Other symptoms to look out for, which could indicate that the cancer has spread beyond the prostate include:

  • Back, hip or pelvis pain
  • Problems with getting or sustaining an erection
  • Blood in the urine or semen
  • Unexplained weight loss.

Again, in many cases these symptoms will not indicate cancer, however it is always important to get anything unusual checked out by your GP so you can find out what the cause is and seek appropriate treatment.

What are the risk factors for prostate cancer?

Your individual risk of developing prostate cancer depends on multiple factors including your age, genetics, ethnicity and certain lifestyle factors.

Age. As is the case with many cancer types, the risk of prostate cancer increases with age, particularly if you are over the age of 50. However you can develop prostate cancer at a younger age so it is important not to ignore any symptoms and have these checked by your GP or a healthcare professional – no matter your age.

Inherited risk. Prostate cancer can also run in families, this is known as an inherited or hereditary risk. You are at a higher risk of developing prostate cancer if your brother or father has had it. There is an even greater risk if they have been diagnosed under the age of 65 or if more than one close relative has had prostate cancer.

Ethnicity. Certain ethnicities are also at an increased risk. Prostate cancer is twice as common in men of African- Caribbean and African descent than in white men; 1 in 4 black men in the UK will get prostate cancer at some point in their lives.

Obesity. Whilst it is not known how to prevent prostate cancer, we do know staying at a healthy weight is important. Research suggests that if a man is overweight or obese, his chance of being diagnosed with aggressive or advanced prostate cancer is increased.

If you are over the age of 50, a black man over age of 45, or have a family history of prostate cancer, you may want to speak to your GP or a Consultant specialist about your prostate health and the checks that can be done for prostate cancer.

How is prostate cancer diagnosed?

If you are experiencing symptoms of prostate cancer, such as problems passing urine or urinating more frequently, it’s important to diagnose what is causing these symptoms as soon as possible. These symptoms can be caused by various health conditions and do not necessarily mean you have cancer, but it’s important to see your GP as soon as possible so that cancer can be ruled out.

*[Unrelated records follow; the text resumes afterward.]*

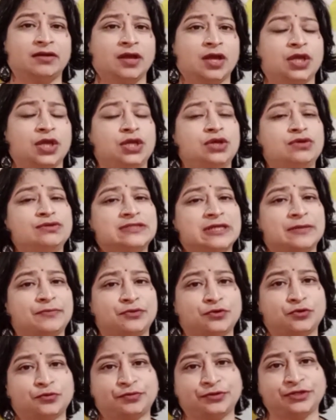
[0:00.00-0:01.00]
use
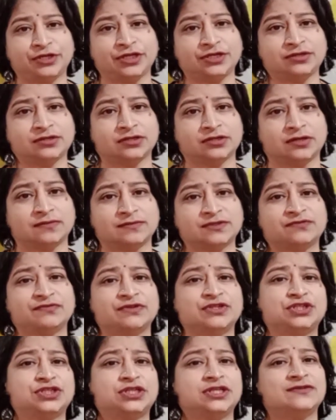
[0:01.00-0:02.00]
appropriate terms
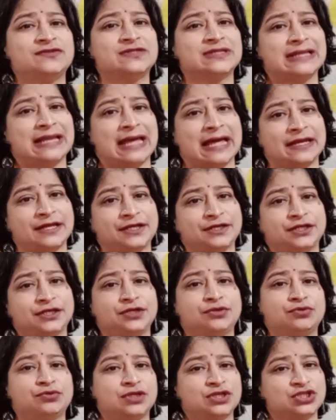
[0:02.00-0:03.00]
which gives clarity
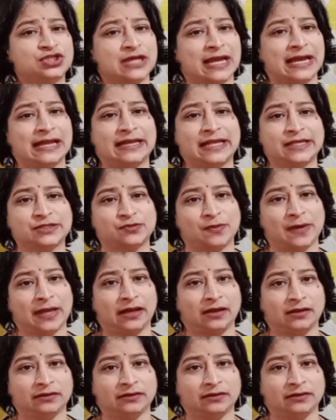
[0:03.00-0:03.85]
to the child as well.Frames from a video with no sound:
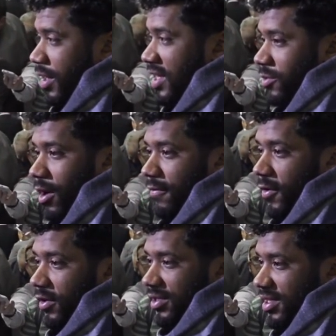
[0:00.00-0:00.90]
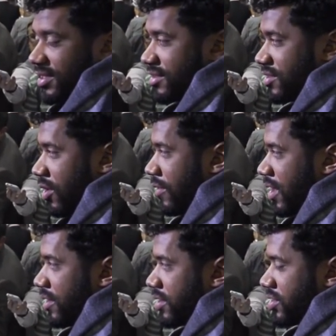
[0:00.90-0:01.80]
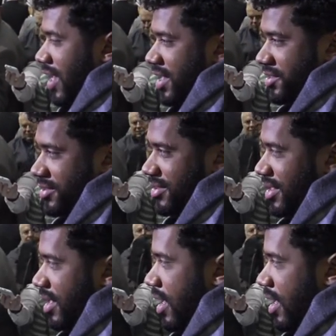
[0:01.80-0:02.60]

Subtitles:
where our focus is, and so all the other distractions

When visiting your GP they may perform a digital rectal examination (DRE), this enables them to physically assess how your prostate feels. They may also arrange for you to have a PSA blood test. This blood test checks the levels of a substance called Prostate Specific Antigen (PSA) in your blood. PSA levels do naturally increase as a man ages, however high levels of PSA can be an indication of prostate cancer, or other prostate related conditions. So, if your PSA level is elevated or your GP believes that your symptoms need further investigation they will refer you to a specialist for further tests.

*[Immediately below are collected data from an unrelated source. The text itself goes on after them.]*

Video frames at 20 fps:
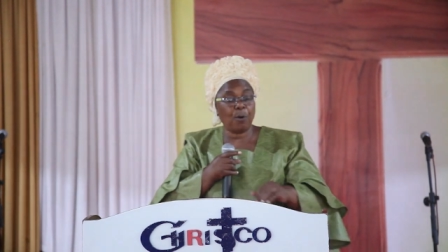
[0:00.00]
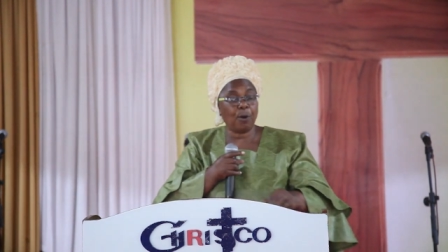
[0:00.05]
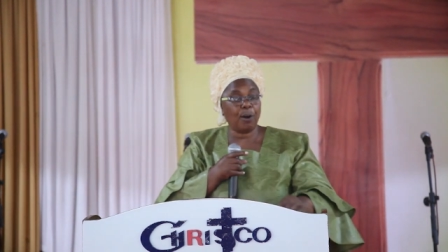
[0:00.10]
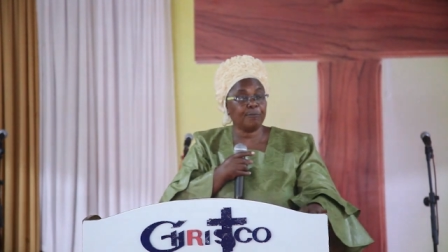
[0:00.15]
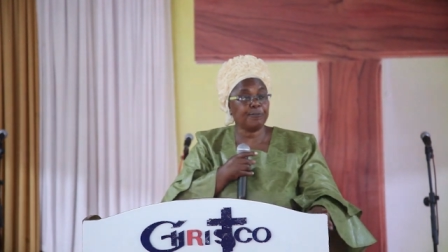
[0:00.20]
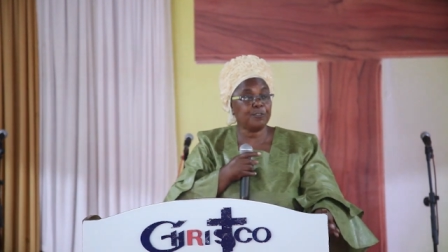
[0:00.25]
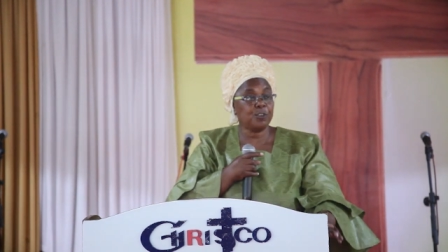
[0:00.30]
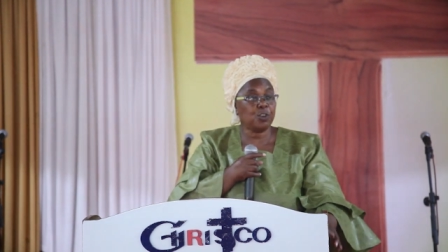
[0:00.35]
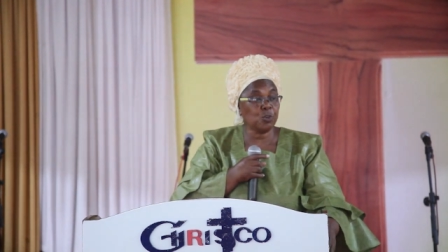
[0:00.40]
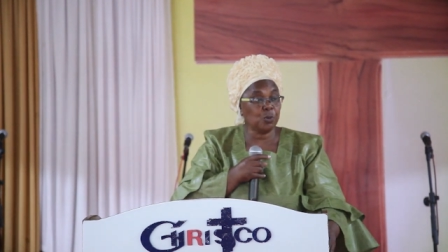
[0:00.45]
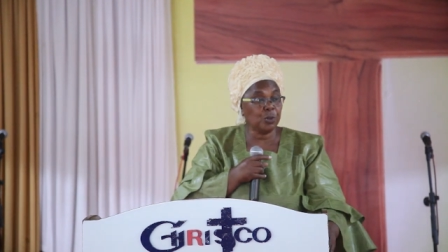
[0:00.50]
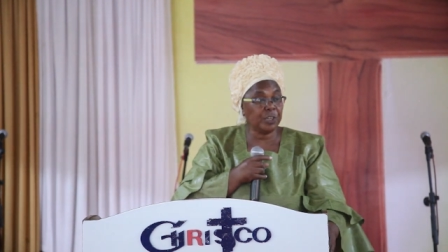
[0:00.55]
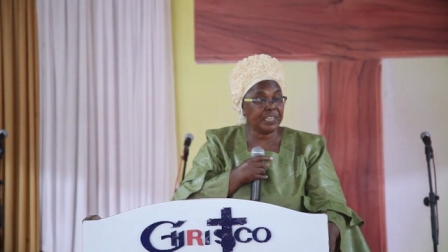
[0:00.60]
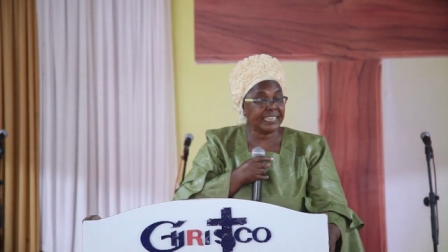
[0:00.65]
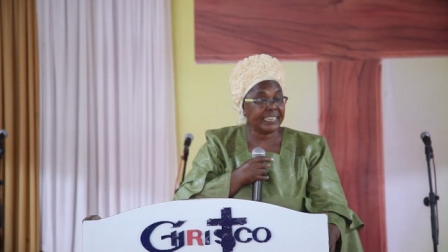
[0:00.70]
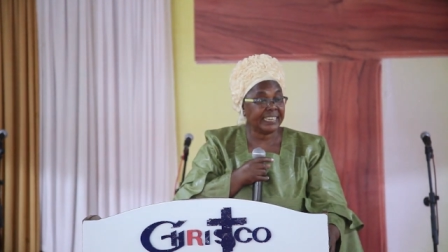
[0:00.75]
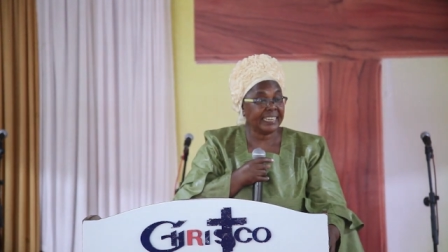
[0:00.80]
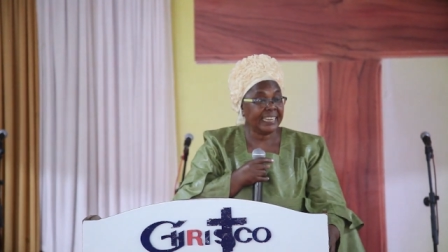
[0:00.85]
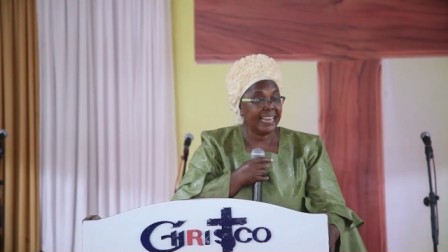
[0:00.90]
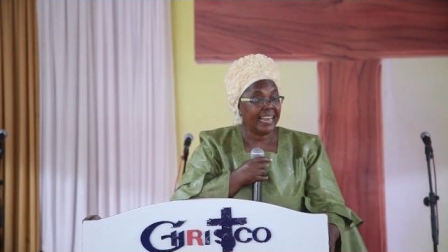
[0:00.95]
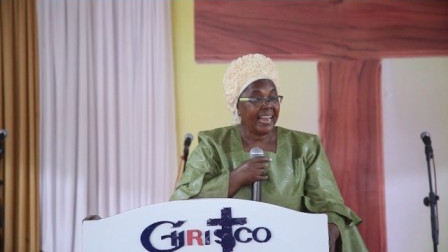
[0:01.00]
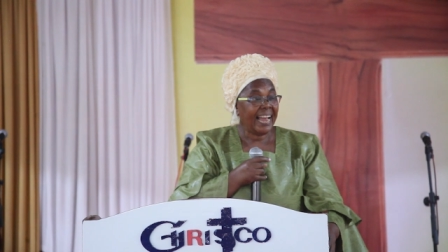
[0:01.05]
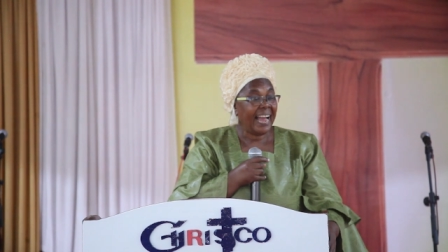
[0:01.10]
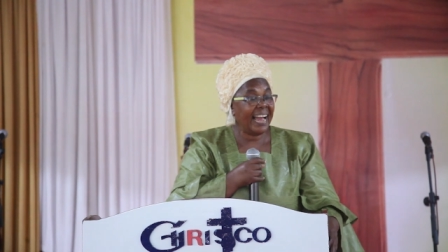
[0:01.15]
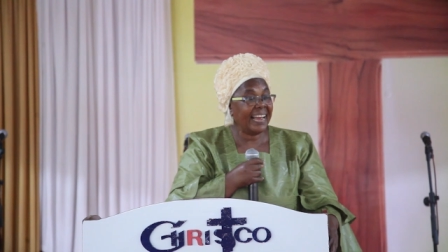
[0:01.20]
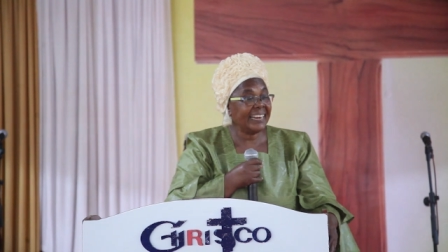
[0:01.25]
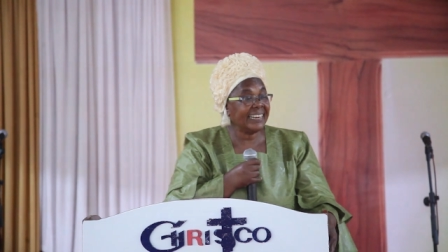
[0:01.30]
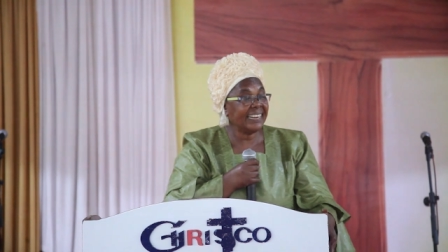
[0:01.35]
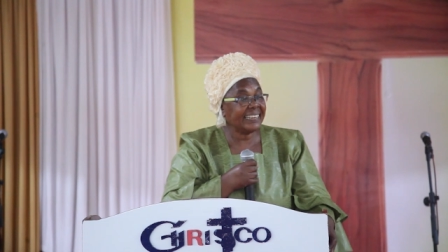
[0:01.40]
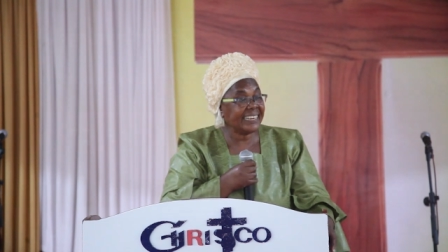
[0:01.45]
book of Jude
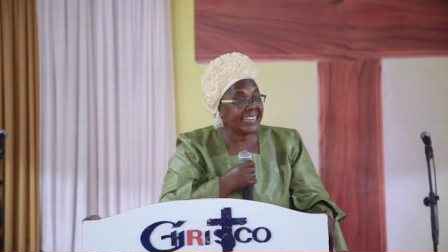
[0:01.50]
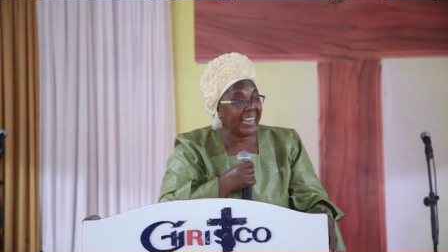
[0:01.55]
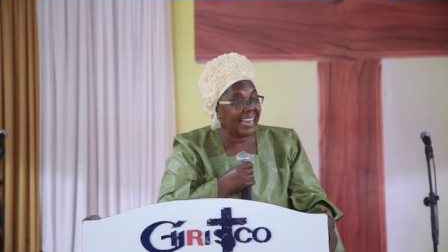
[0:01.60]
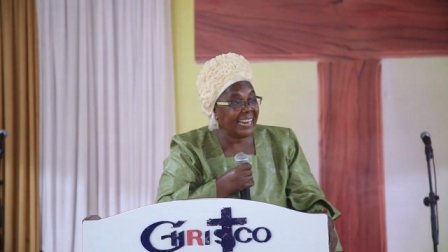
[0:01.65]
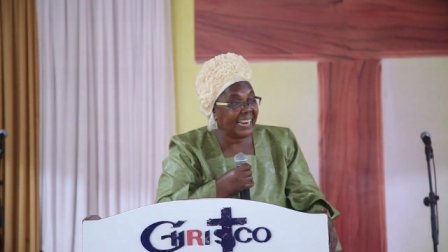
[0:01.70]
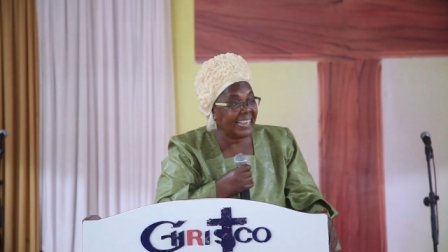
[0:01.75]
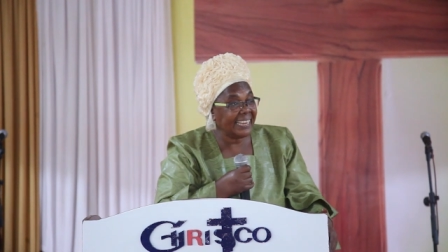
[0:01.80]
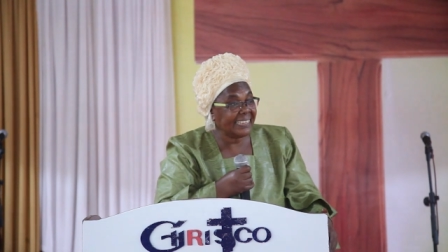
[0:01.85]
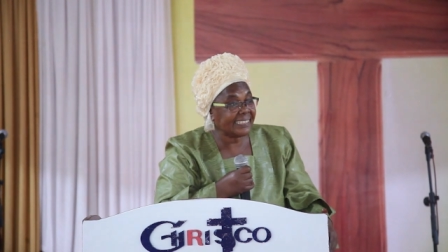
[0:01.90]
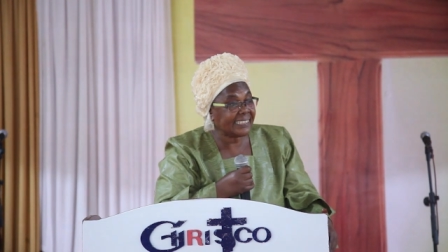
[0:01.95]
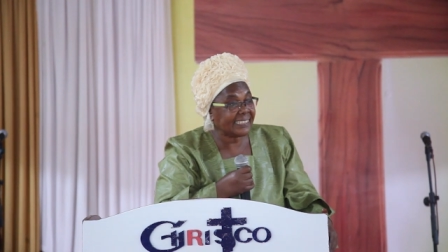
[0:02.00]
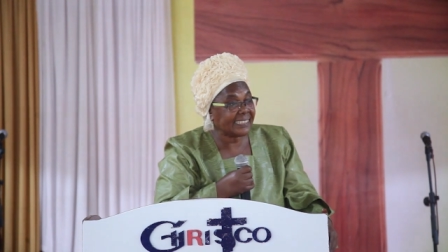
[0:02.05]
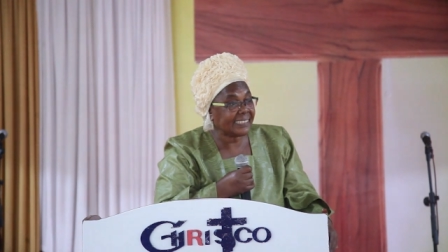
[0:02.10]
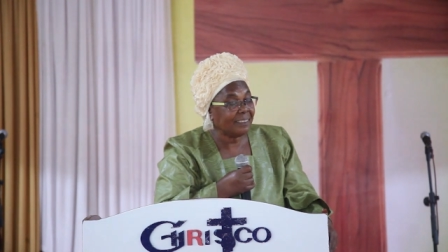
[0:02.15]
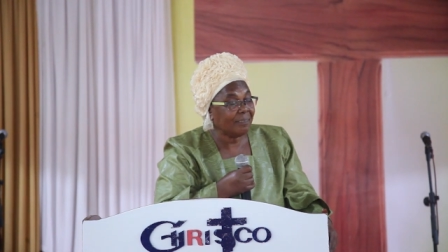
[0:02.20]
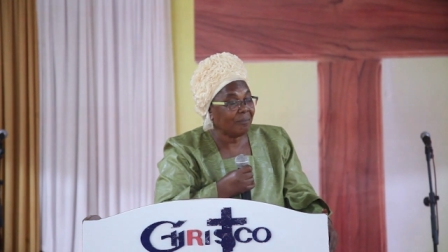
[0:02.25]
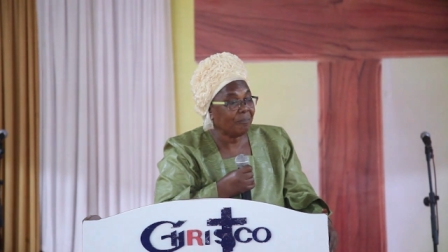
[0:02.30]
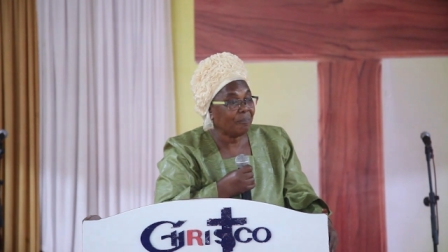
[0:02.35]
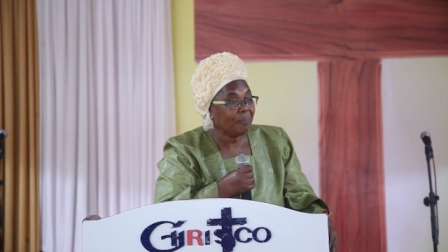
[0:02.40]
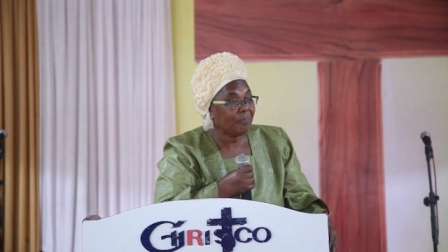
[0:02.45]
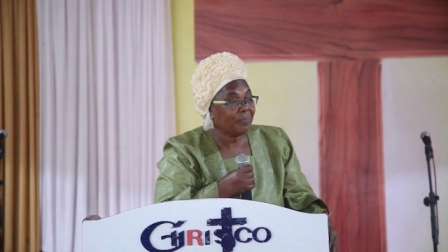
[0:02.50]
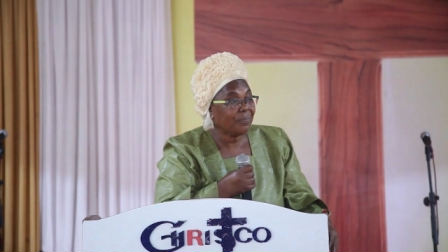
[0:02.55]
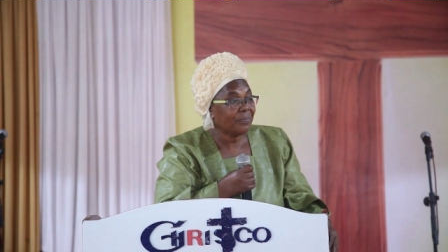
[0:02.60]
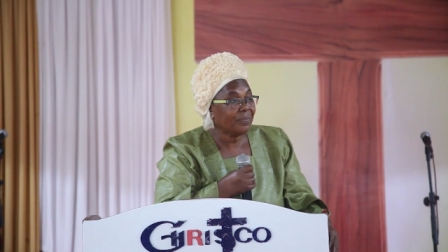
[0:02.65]
and realize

How is prostate cancer treated?

If you are diagnosed with prostate cancer the type of treatment or treatments recommended by your multidisciplinary team will vary depending on your individual diagnosis, including the stage of prostate cancer you have been diagnosed with.

If your cancer is slow-growing, and therefore unlikely to cause any significant issues, then active surveillance, which is often referred to as watchful waiting, may be recommended. This will require you to have regular follow-ups to monitor for any changes, meaning you will only begin treatment if the cancer progresses, to avoid unnecessary treatment and its side effects.

If your prostate cancer requires treatment, this can successfully be achieved by robotic surgery to remove the whole prostate or through one of a number of different types of radiotherapy. Radiotherapy options vary from patient to patient and would be discussed in detail by a specialist prostate radiotherapist. Even advanced prostate cancers can be managed for long periods of time with hormone treatments and chemotherapy.

If you have noticed any changes to your health or any of the symptoms covered in this article, do not delay in getting these checked by your GP or a healthcare professional.